Given records below:
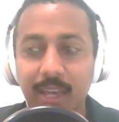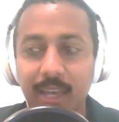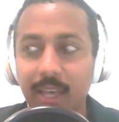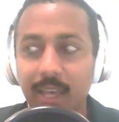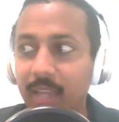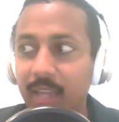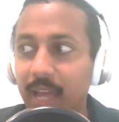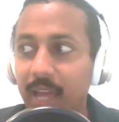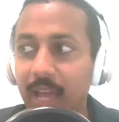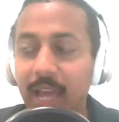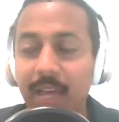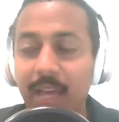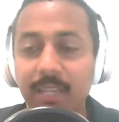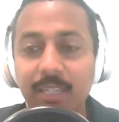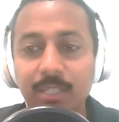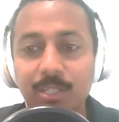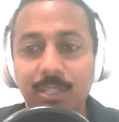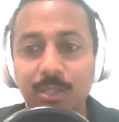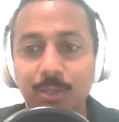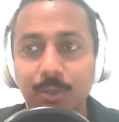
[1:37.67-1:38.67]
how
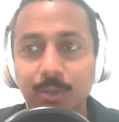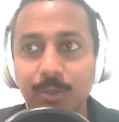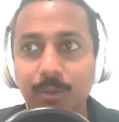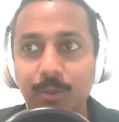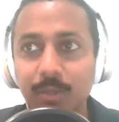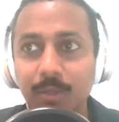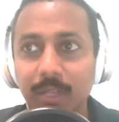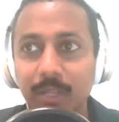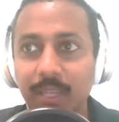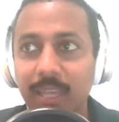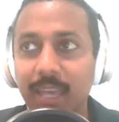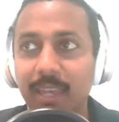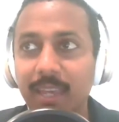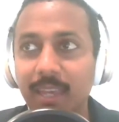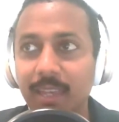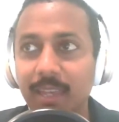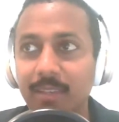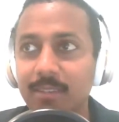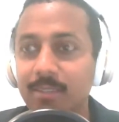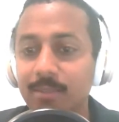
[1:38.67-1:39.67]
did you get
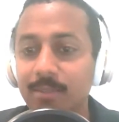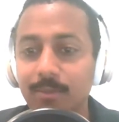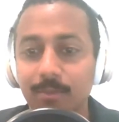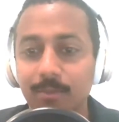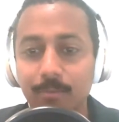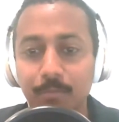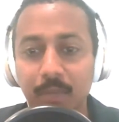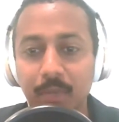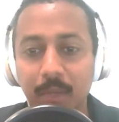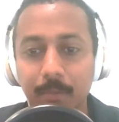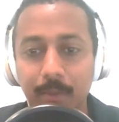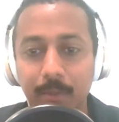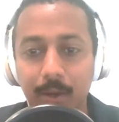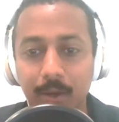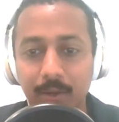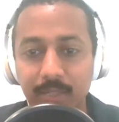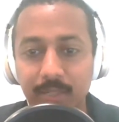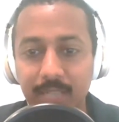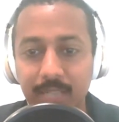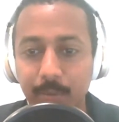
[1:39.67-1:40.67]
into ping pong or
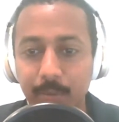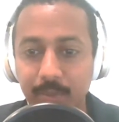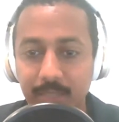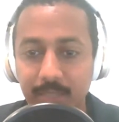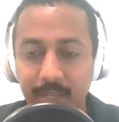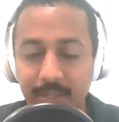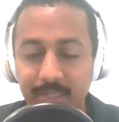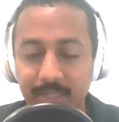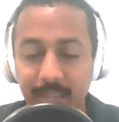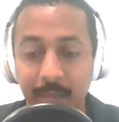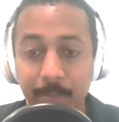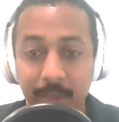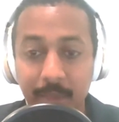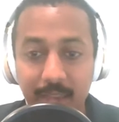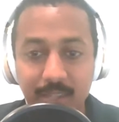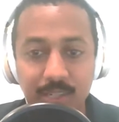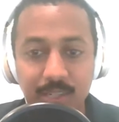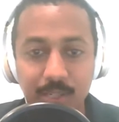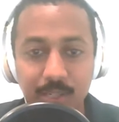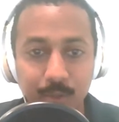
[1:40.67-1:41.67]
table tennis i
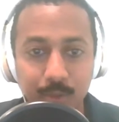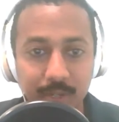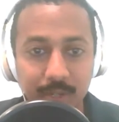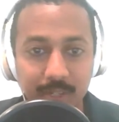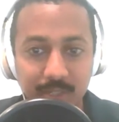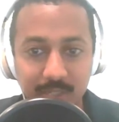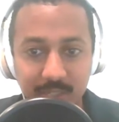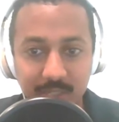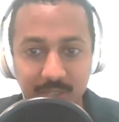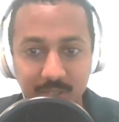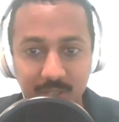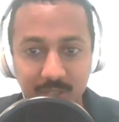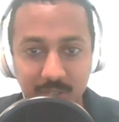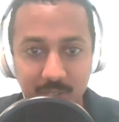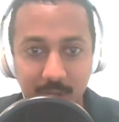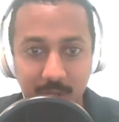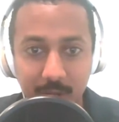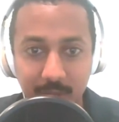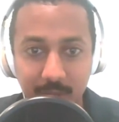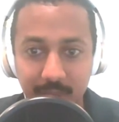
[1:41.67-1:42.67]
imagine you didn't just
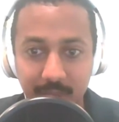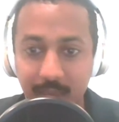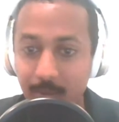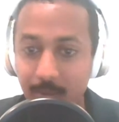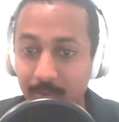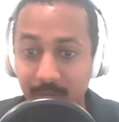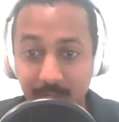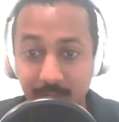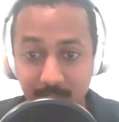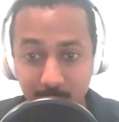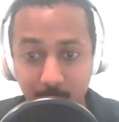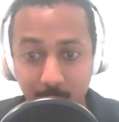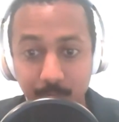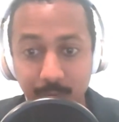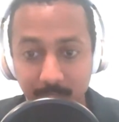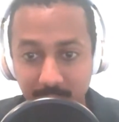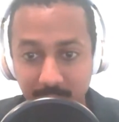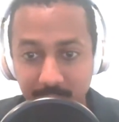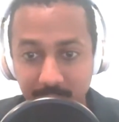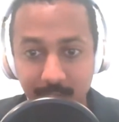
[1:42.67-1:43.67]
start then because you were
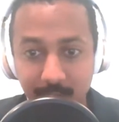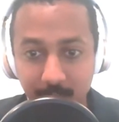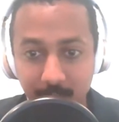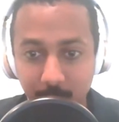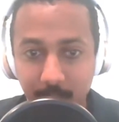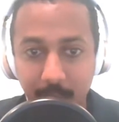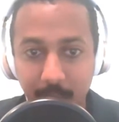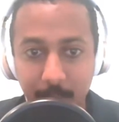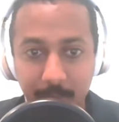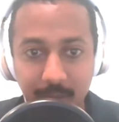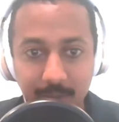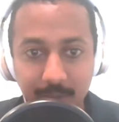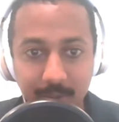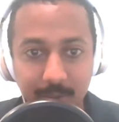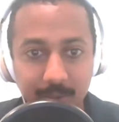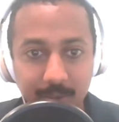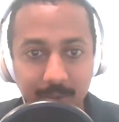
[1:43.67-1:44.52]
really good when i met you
End of Given records.
Your assignment
Please restate word for word each line from the one containing "[1:40.67-1:41.67]" to the end of the data above, without the pictures.

Solution for this exercise
[1:40.67-1:41.67]
table tennis i
[1:41.67-1:42.67]
imagine you didn't just
[1:42.67-1:43.67]
start then because you were
[1:43.67-1:44.52]
really good when i met you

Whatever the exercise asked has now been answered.